Instructions to follow
Leave out every picture, and output exactly the lines from the line containing "[0:03.00-0:04.00]" through the last line of the data.

Data shown
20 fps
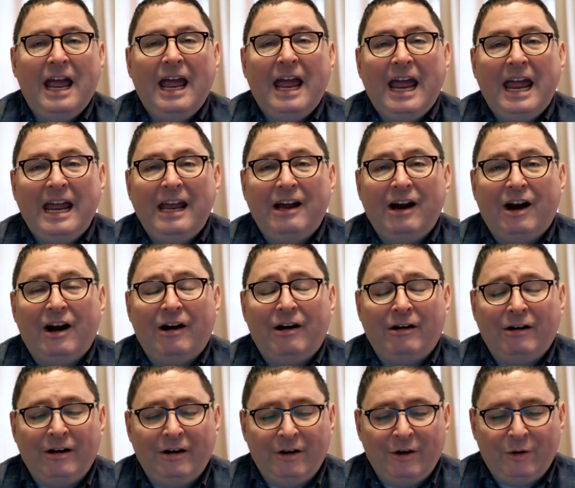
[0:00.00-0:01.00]

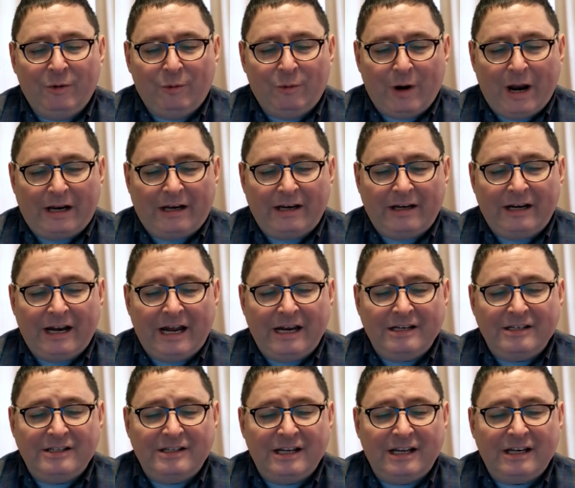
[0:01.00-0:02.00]
Hagar
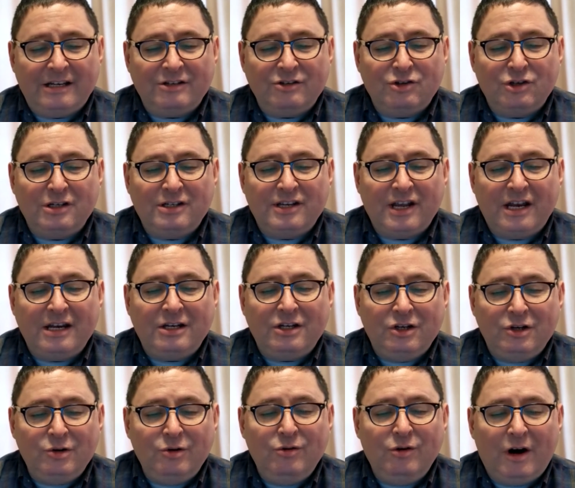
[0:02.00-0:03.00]
recognized it, and she said,
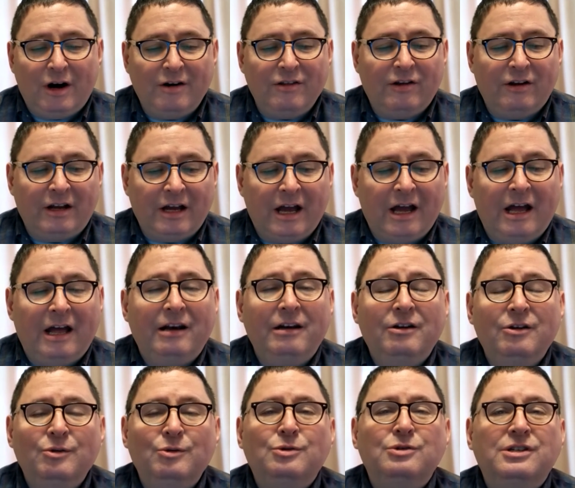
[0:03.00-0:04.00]
"You are the
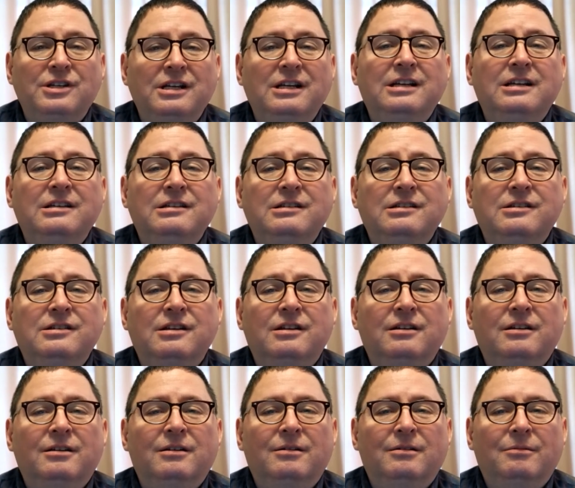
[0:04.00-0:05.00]
God who sees
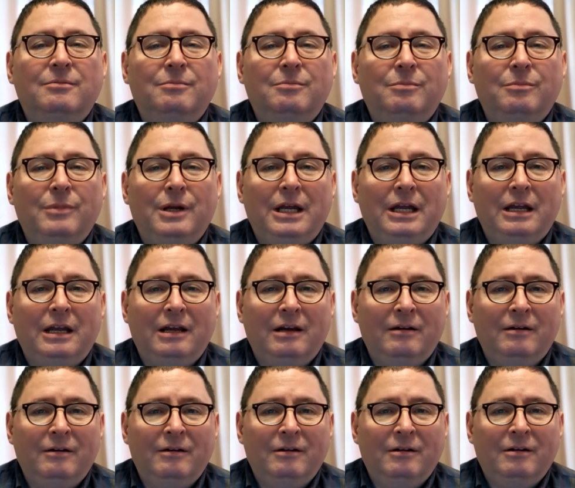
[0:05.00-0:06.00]
me."
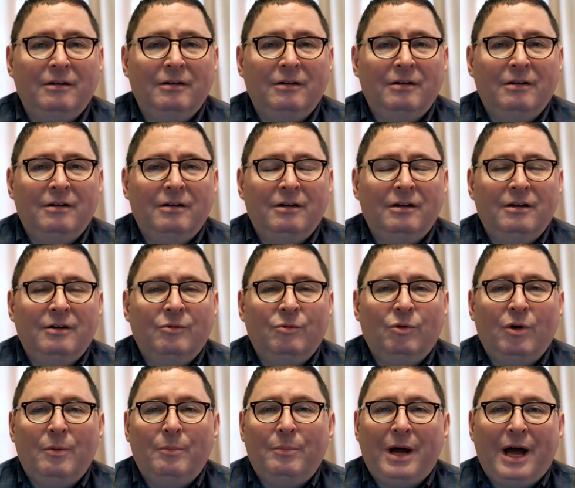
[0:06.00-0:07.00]

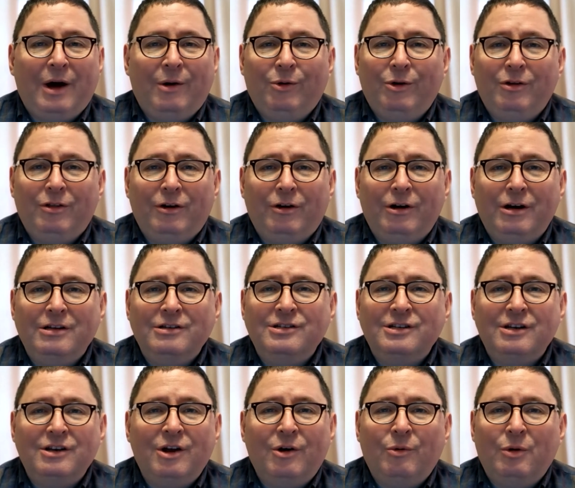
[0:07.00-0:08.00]
What power there
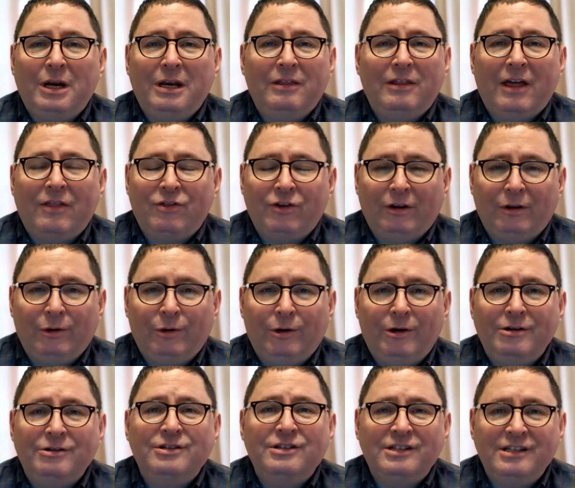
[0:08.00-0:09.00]
is in knowing that the
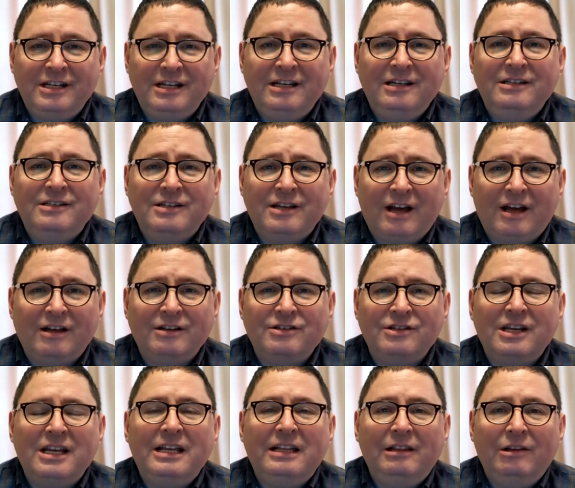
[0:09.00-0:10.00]
Lord sees
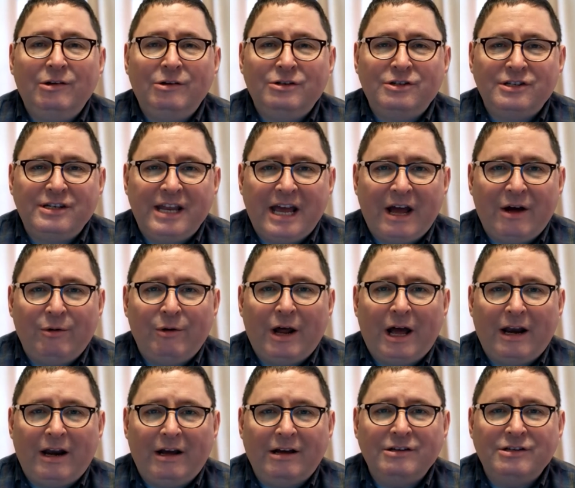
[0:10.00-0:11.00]
us. He looks down
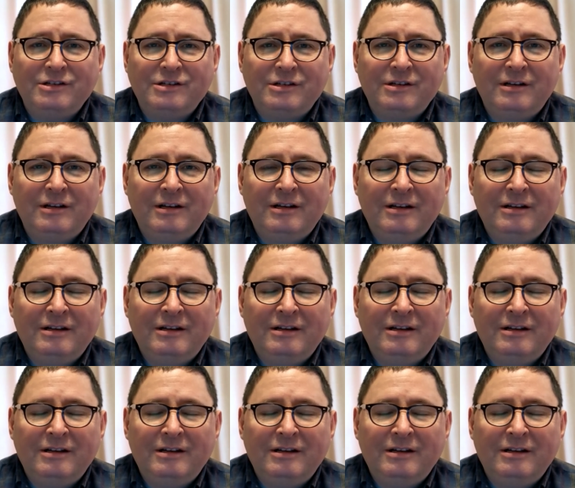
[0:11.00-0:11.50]
on us.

Response to the task
[0:03.00-0:04.00]
"You are the
[0:04.00-0:05.00]
God who sees
[0:05.00-0:06.00]
me."
[0:06.00-0:07.00]

[0:07.00-0:08.00]
What power there
[0:08.00-0:09.00]
is in knowing that the
[0:09.00-0:10.00]
Lord sees
[0:10.00-0:11.00]
us. He looks down
[0:11.00-0:11.50]
on us.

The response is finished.